The labor market for musical actors is very challenging. On the one hand it is difficult to get in: qualification requirements are high, competition is fierce and reputation is difficult to build up. On the other hand, it is often necessary to get out, once being in: market demand for roles with a stage age of older than 45 drops dramatically and it becomes increasingly difficult to fully regenerate health due to a threefold exposure to the bodily strains of acting, dancing and singing. In other words, throughout the career of a musical actor the meaning of the concept resilience can change fundamentally. While at the beginning of the career the main challenge is often to adapt to market requirements, in the second half of the career it becomes increasingly important to become adaptable to a broader spectrum of opportunities, including exit scenarios.
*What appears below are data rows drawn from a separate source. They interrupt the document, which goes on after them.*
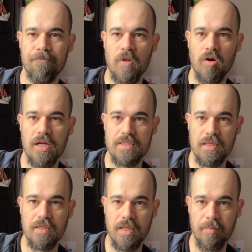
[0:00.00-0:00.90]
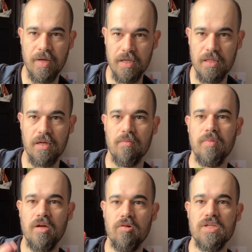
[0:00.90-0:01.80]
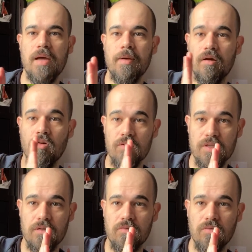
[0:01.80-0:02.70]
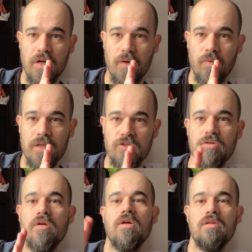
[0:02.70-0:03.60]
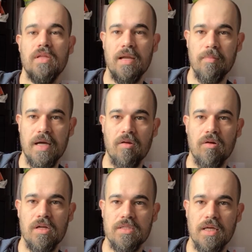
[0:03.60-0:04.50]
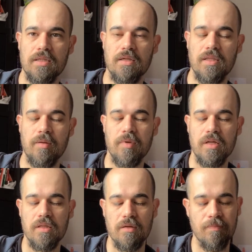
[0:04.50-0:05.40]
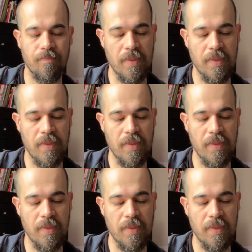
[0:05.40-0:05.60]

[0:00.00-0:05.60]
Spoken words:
local standard time meridian, because I am closer to Greenwich than my local standard time meridian.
The paper explores empirically this shift in the social construction of resilience against labor market threats during the careers of German musical actors. The paper contrasts a matched pair samples of qualitative interviews – musical actors at the beginning of their careers and more advanced actors – in order to generate empirically grounded ideal-typical accounts of the meaning of adaptation and adaptability for musical actors. The empirical focus lies on the actors’ networking strategies, their professional identities and the corresponding ways of perceiving and creating spaces.